Datasets

Used to download, import and samples the datasets.

src.data.dataset.download(remote_url: Optional[str] = None, path: Optional[str] = None)[source]

Downloads files

Parameters
  • remote_url (str) – URL to dataset

  • path (str) – Location to store downloaded data.

Returns

none

src.data.dataset.download_dataset(datasets: Optional[list] = None, path: str = 'data/TREC_Passage')[source]

Combines and executes download and unzip methods

Parameters
  • datasets (list) – List of required files

  • path (str) – Location to store downloaded data.

Returns

none

src.data.dataset.import_collection(path: str = 'data/TREC_Passage', qrels_val: Optional[list] = None, qrels_test: Optional[list] = None, triples: Optional[list] = None, samples: int = 0)[source]

Imports data from collection.tsv file

Parameters
  • path (str) – Location of dataset

  • qrels_val (list) –

  • triples (list) –

  • samples (int) – Specify number of rows to be imported from dataset

Returns

Data frame containing IDs and Passages from collection dataset

Return type

df (pd.DataFrame)

src.data.dataset.import_qrels(path: str = 'data/TREC_Passage', samples: int = 5)[source]

Imports data from 2019qrels-pass.txt as validation set and from 2020qrels-pass.txt as test set

Parameters
  • path (str) – Location of dataset

  • samples (int) – Specify number of rows to be imported from dataset

Returns

Data frame containing validation set df_test (pd.DataFrame): Data frame containing test set

Return type

df_val (pd.DataFrame)

src.data.dataset.import_queries(path: str = 'data/TREC_Passage', collection: Optional[list] = None)[source]

Imports train queries

Parameters
  • path (str) – Location of dataset

  • collection (list) –

Returns

Query train IDs and content

Return type

df (pd.DataFrame)

src.data.dataset.import_training_set(path: str = 'data/TREC_Passage', samples: int = 200)[source]

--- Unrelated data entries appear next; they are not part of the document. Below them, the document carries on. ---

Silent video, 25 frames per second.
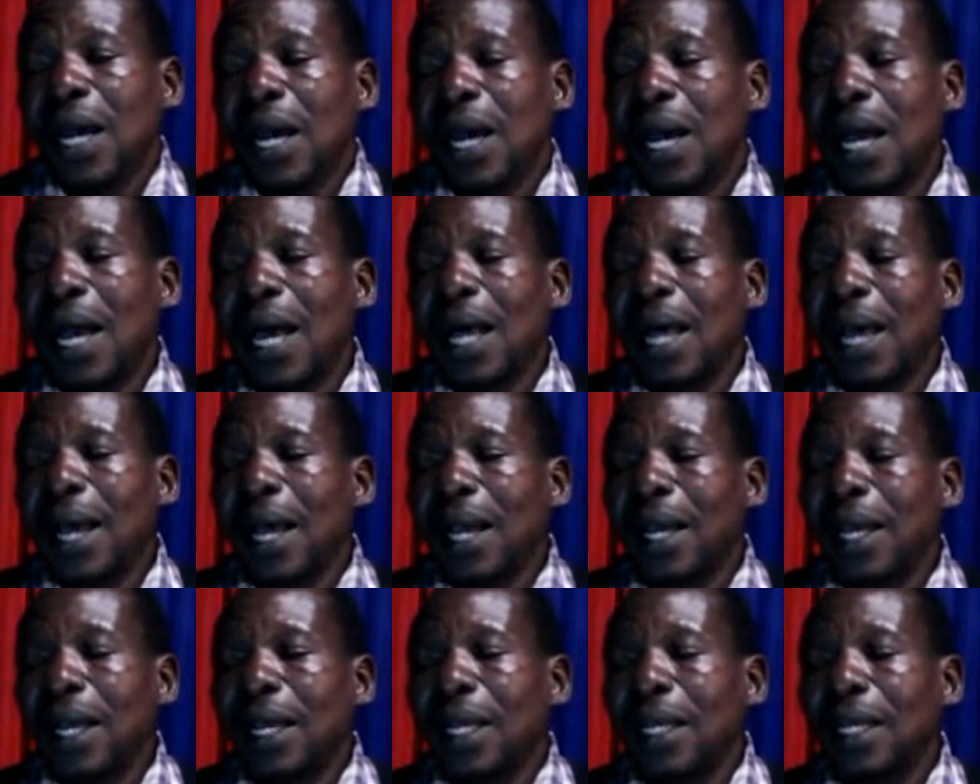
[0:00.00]

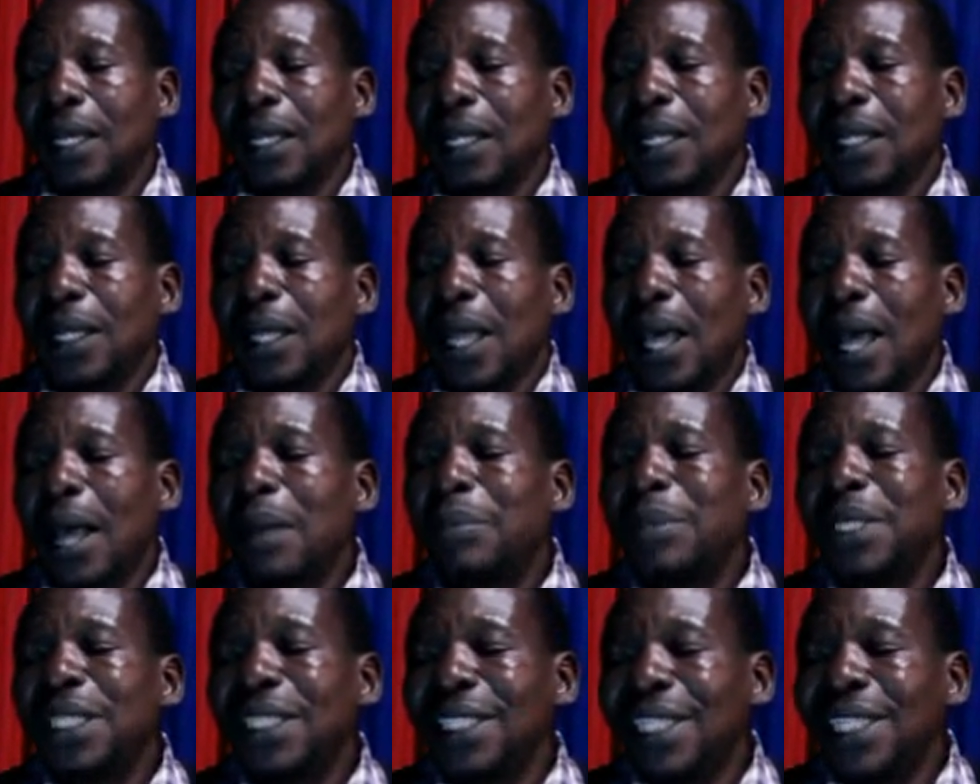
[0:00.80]

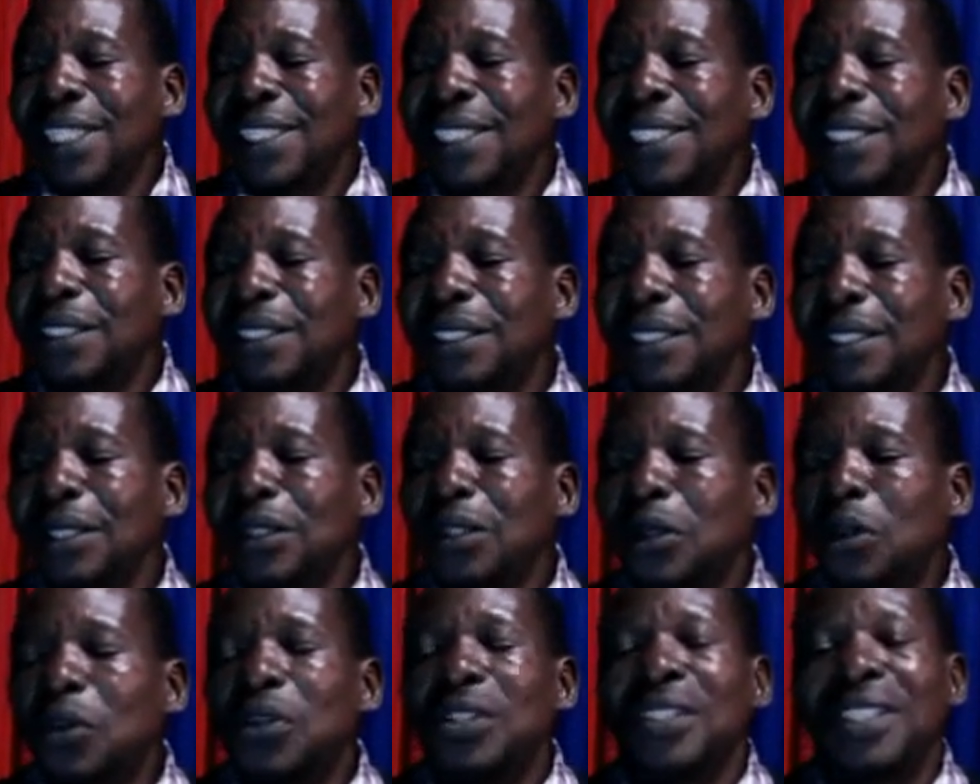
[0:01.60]
let it
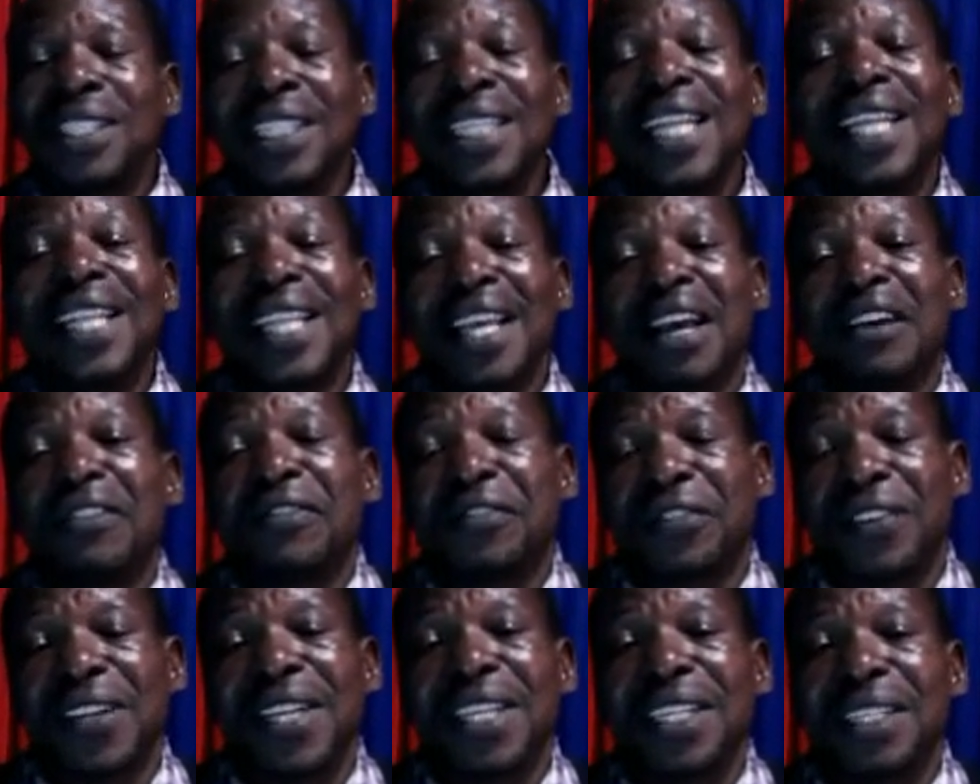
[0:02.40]
consider their
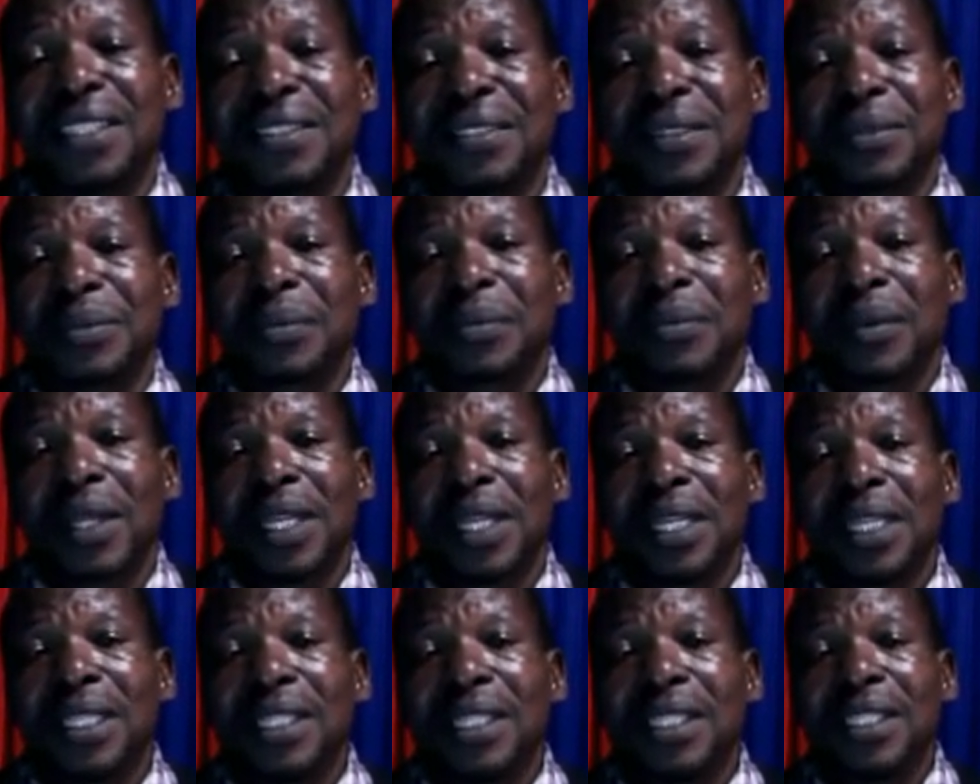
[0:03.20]
feelings.
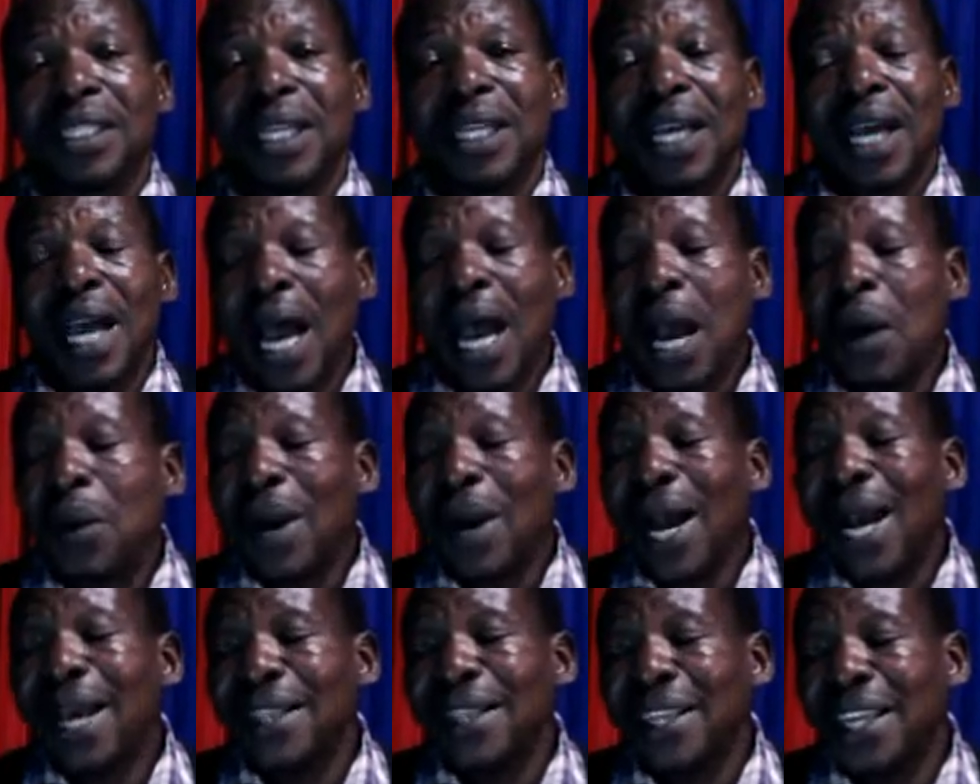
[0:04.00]
How
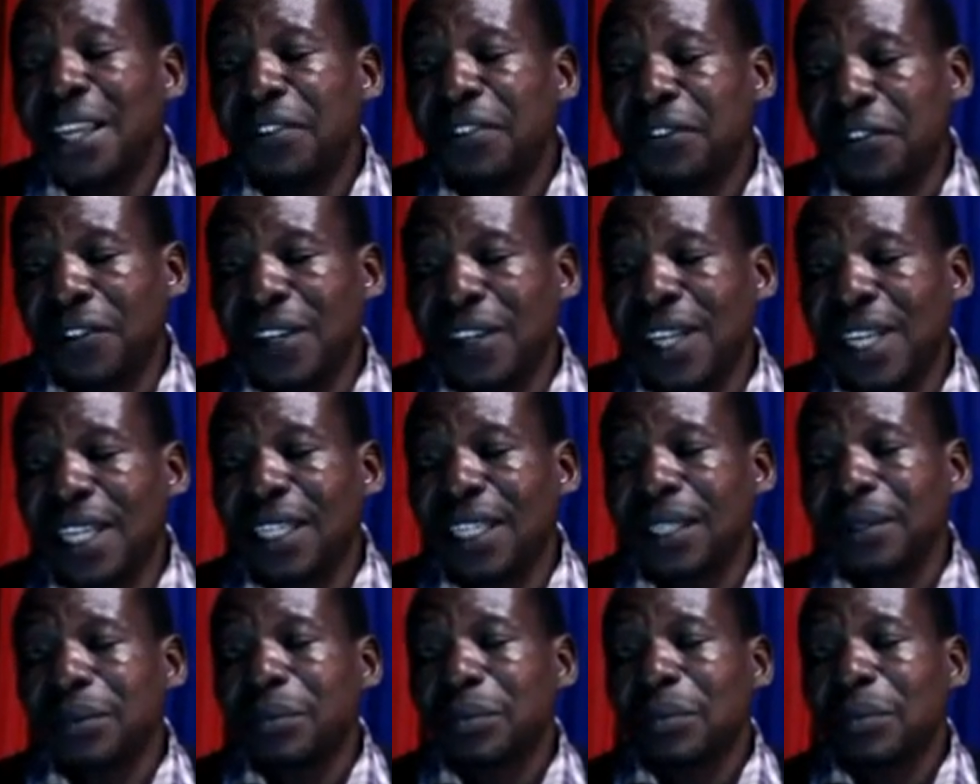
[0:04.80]
are they feeling?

Imports data from qidpidtriples.train.full.2.tsv as training set

Parameters
  • path (str) – Location of dataset

  • samples (int) – Specify number of rows to be imported from dataset

Returns

Data frame containing training set

Return type

df (pd.DataFrame)

src.data.dataset.import_val_test_queries(path: str = 'data/TREC_Passage', qrels_val: Optional[list] = None, qrels_test: Optional[list] = None)[source]

Imports validation and test queries

Parameters
  • path (str) – Location of dataset

  • qrels_val (list) –

  • qrels_test (list) –

Returns

Query validation IDs and content test_df (pd.DataFrame): Query test IDs and content

Return type

val_df (pd.DataFrame)

src.data.dataset.unzip(file: Optional[str] = None)[source]

Unzips files

Parameters

file (str) – Specify file to unzip

Returns

none